[Dataset entries]
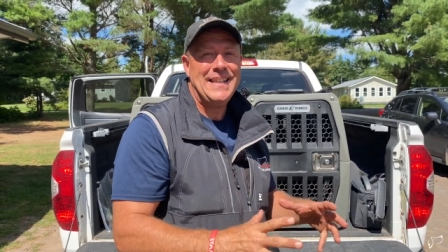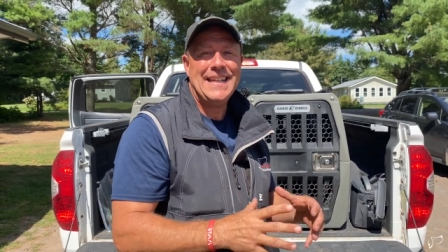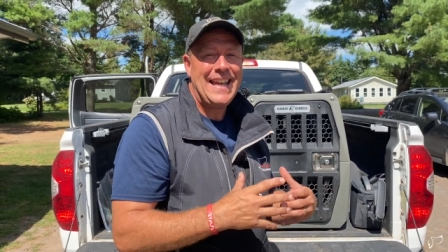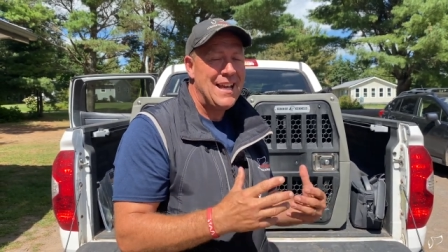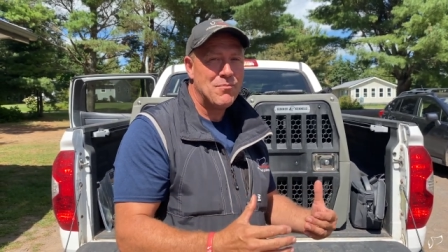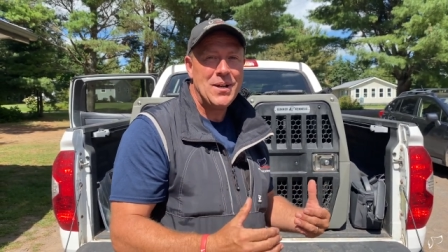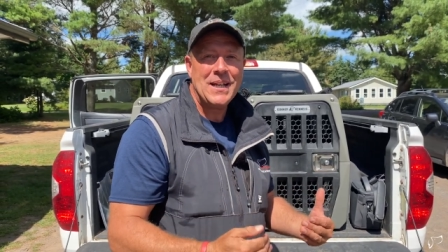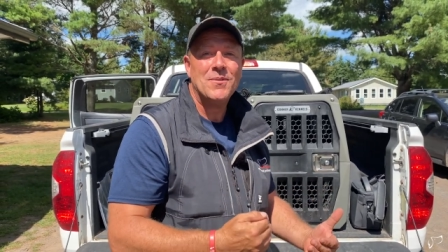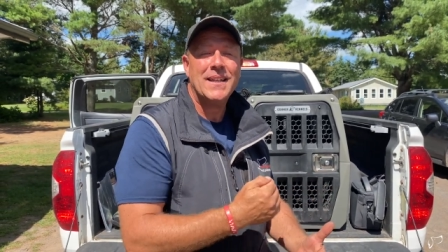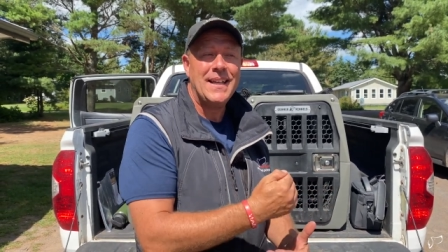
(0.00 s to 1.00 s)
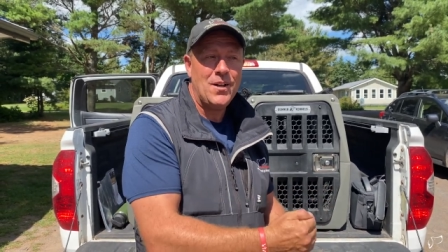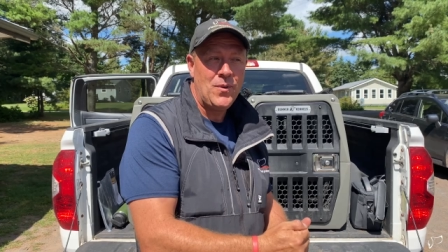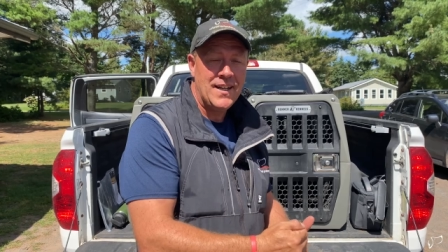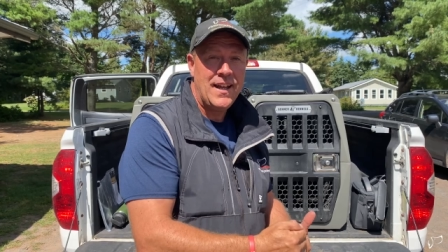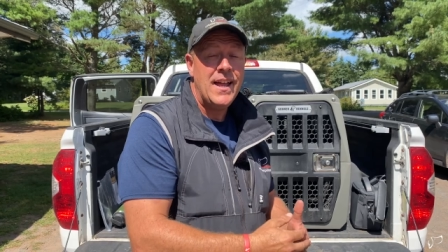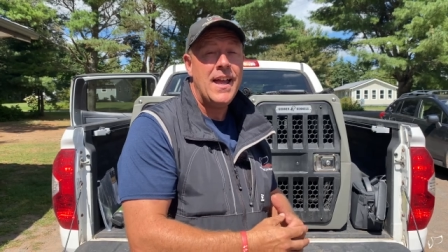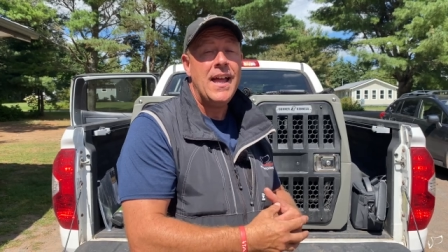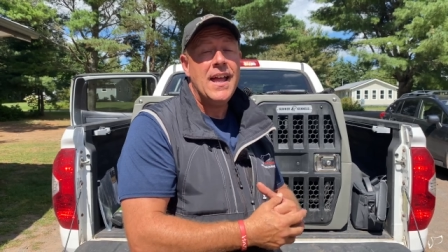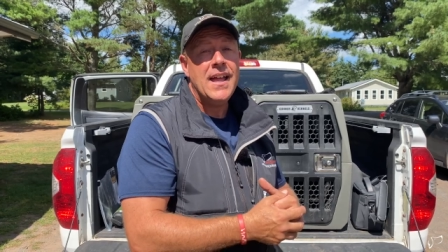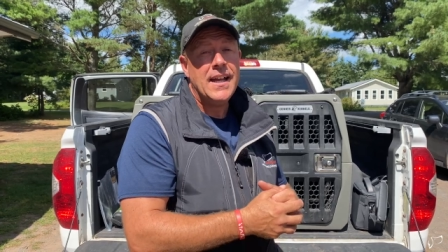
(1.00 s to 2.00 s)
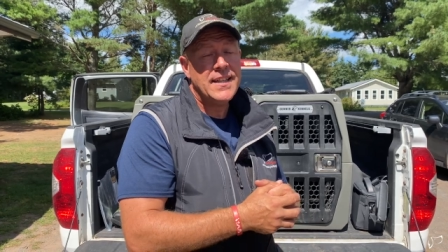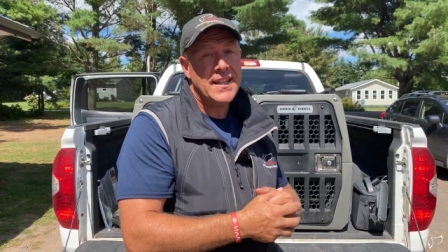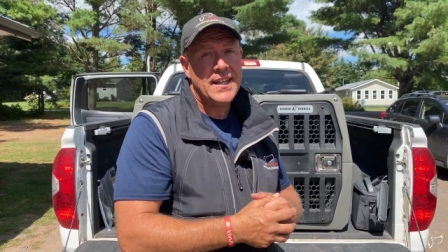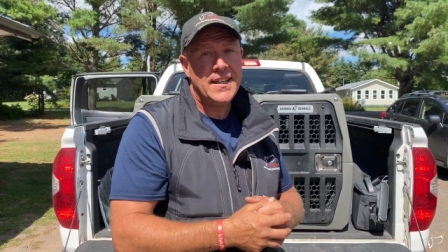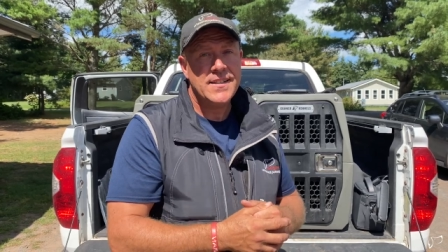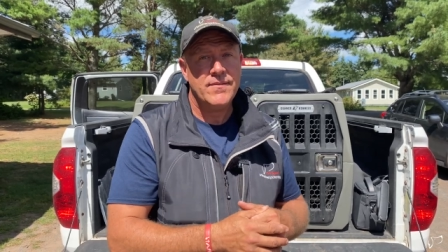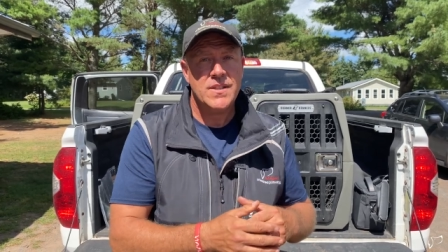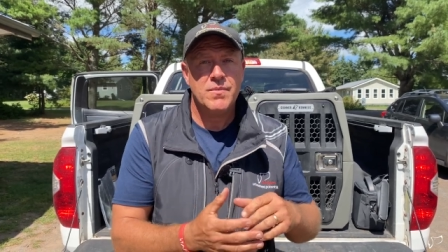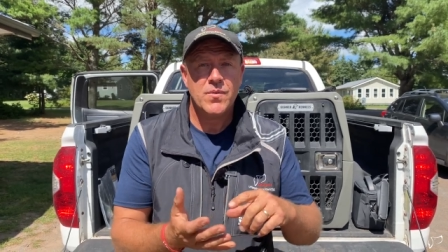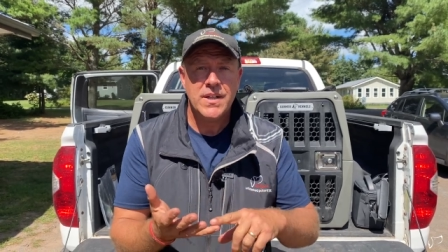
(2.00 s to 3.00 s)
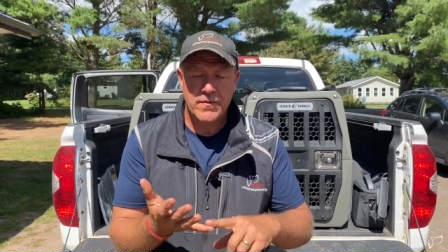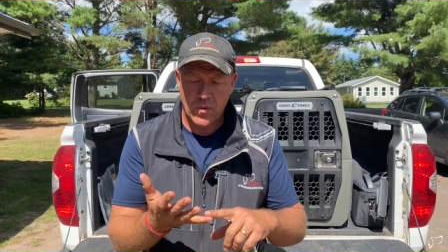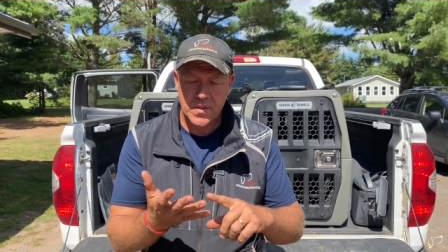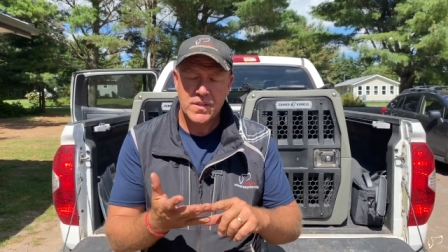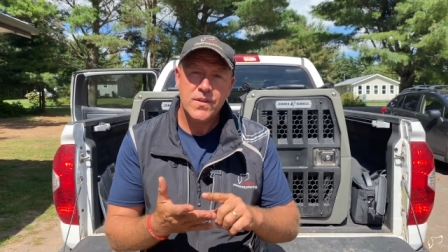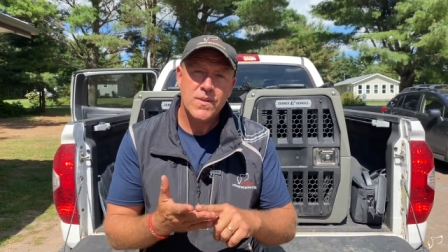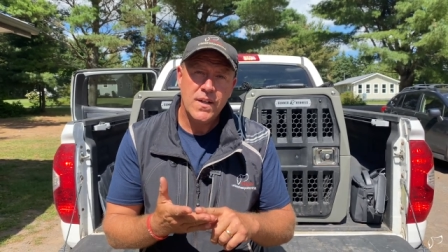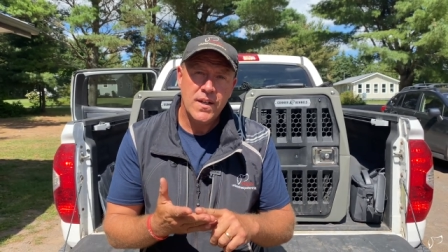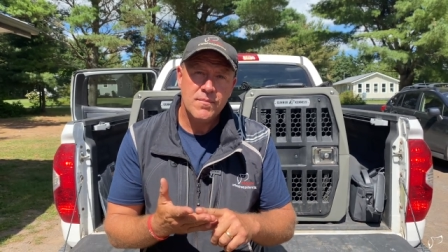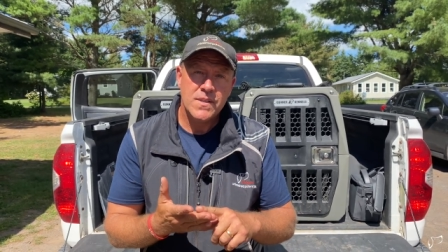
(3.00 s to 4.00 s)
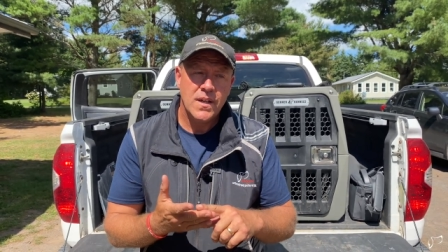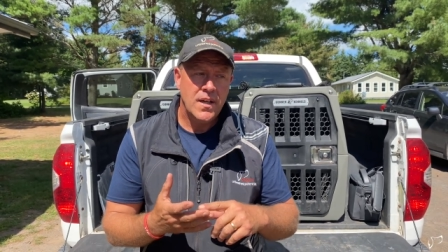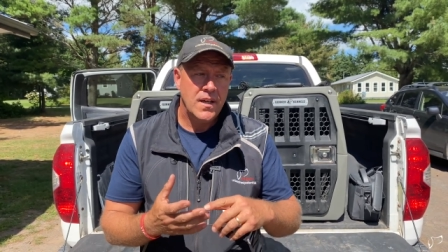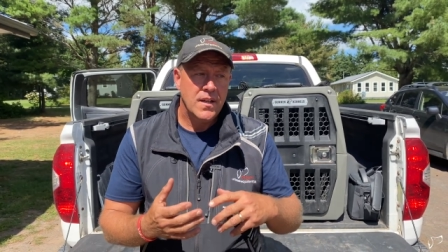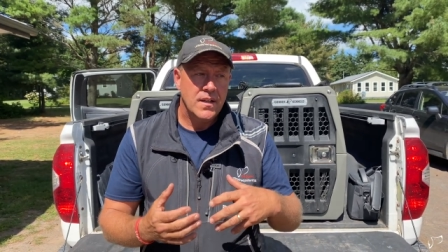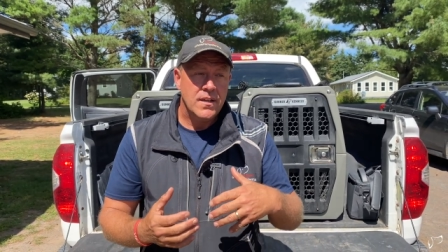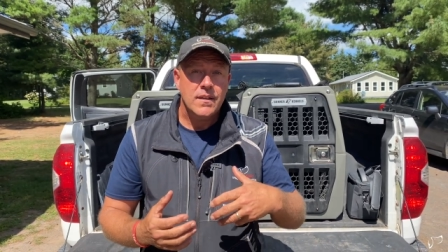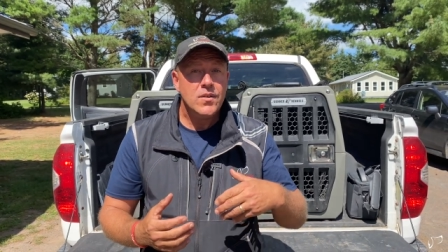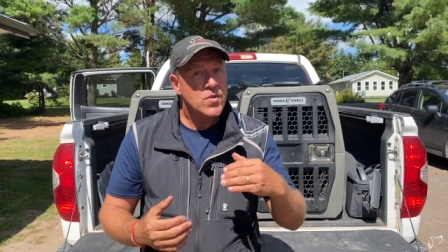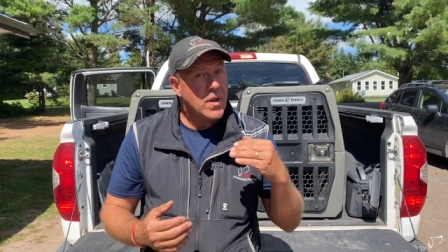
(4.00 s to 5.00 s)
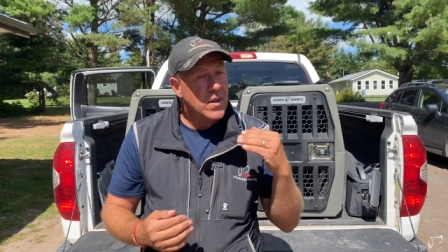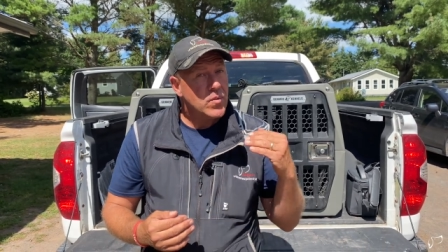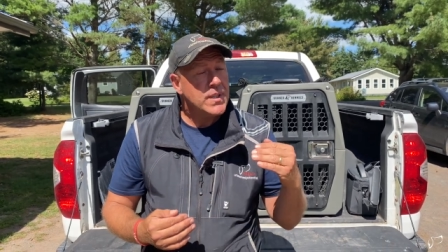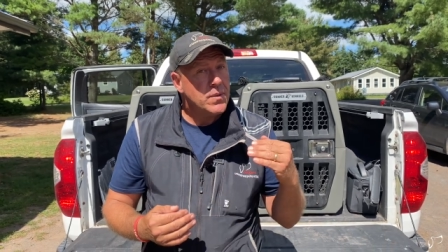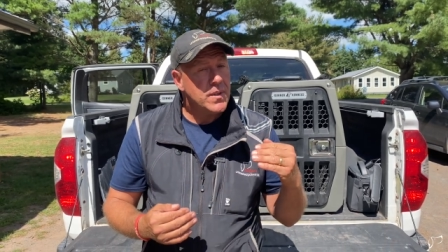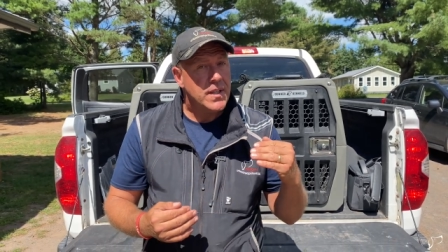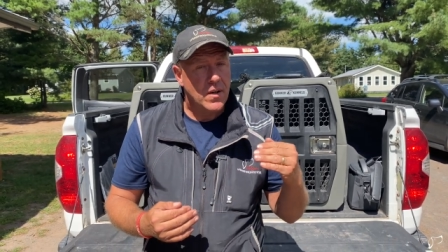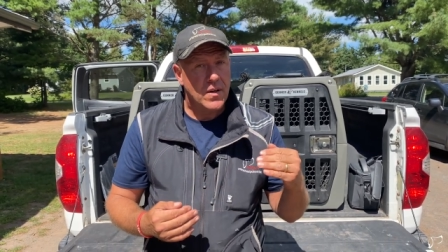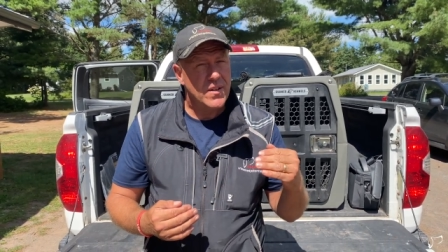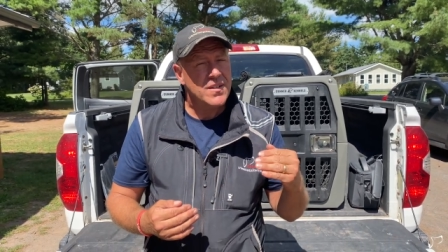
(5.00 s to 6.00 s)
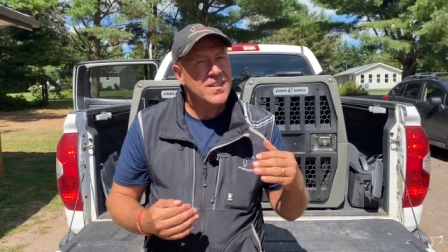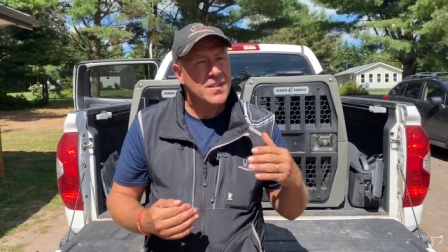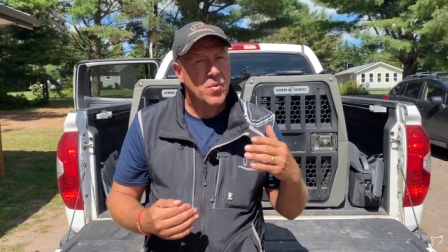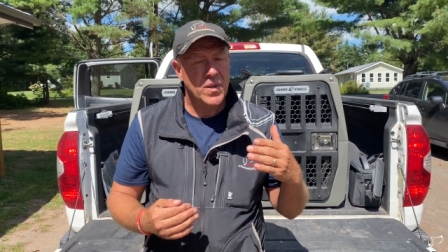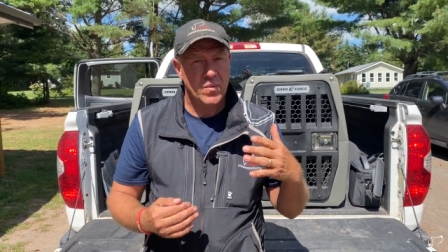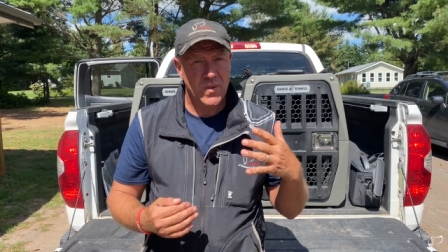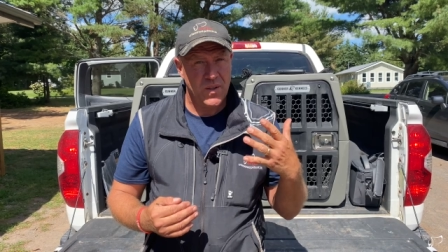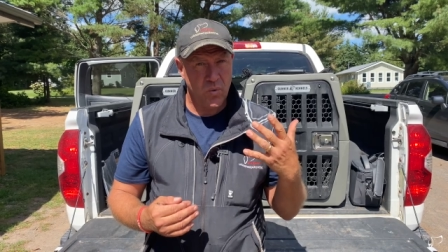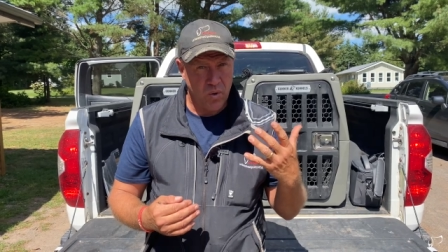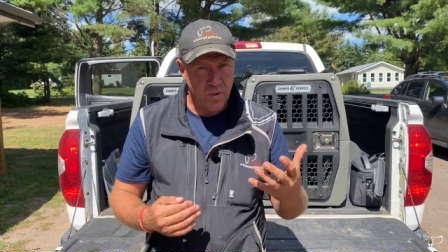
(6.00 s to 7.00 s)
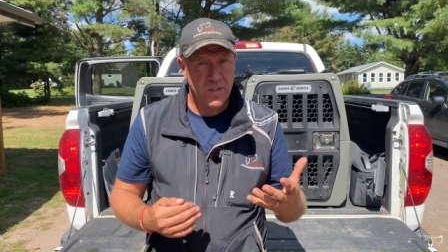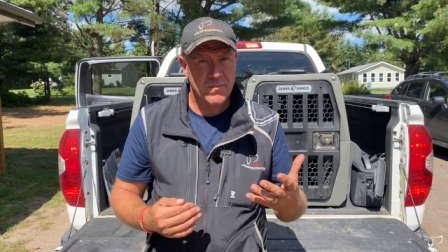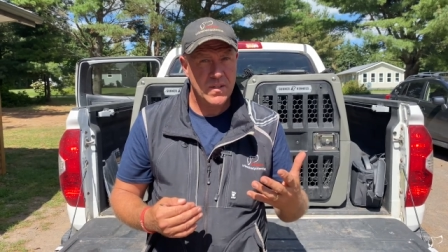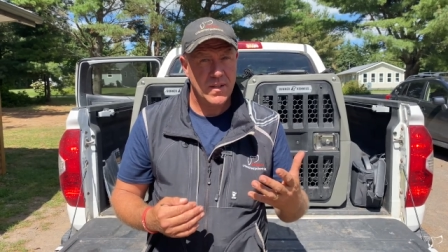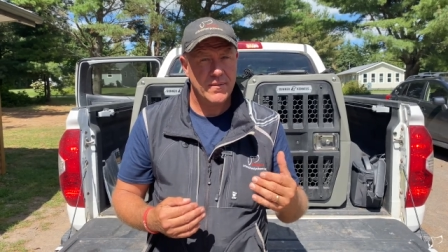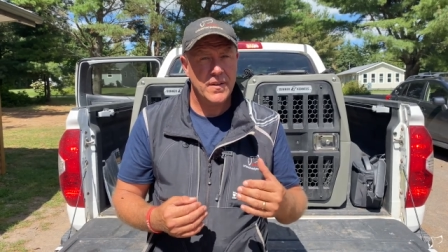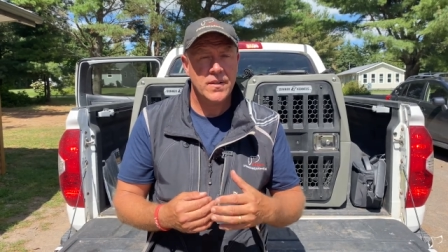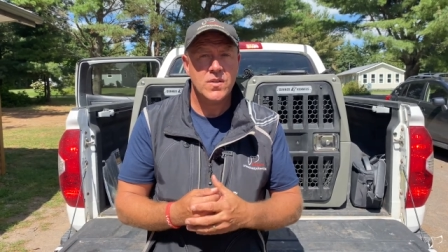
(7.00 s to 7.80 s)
They can't break out, they can't win. And the thing is, if it's been reinforced a few times, they'll try really, really hard to the point where they will hurt themselves.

#### Brief
Copy out every line of the data exactly, leaving the images behind.

#### Solution below
(0.00 s to 1.00 s)
(1.00 s to 2.00 s)
(2.00 s to 3.00 s)
(3.00 s to 4.00 s)
(4.00 s to 5.00 s)
(5.00 s to 6.00 s)
(6.00 s to 7.00 s)
(7.00 s to 7.80 s)
They can't break out, they can't win. And the thing is, if it's been reinforced a few times, they'll try really, really hard to the point where they will hurt themselves.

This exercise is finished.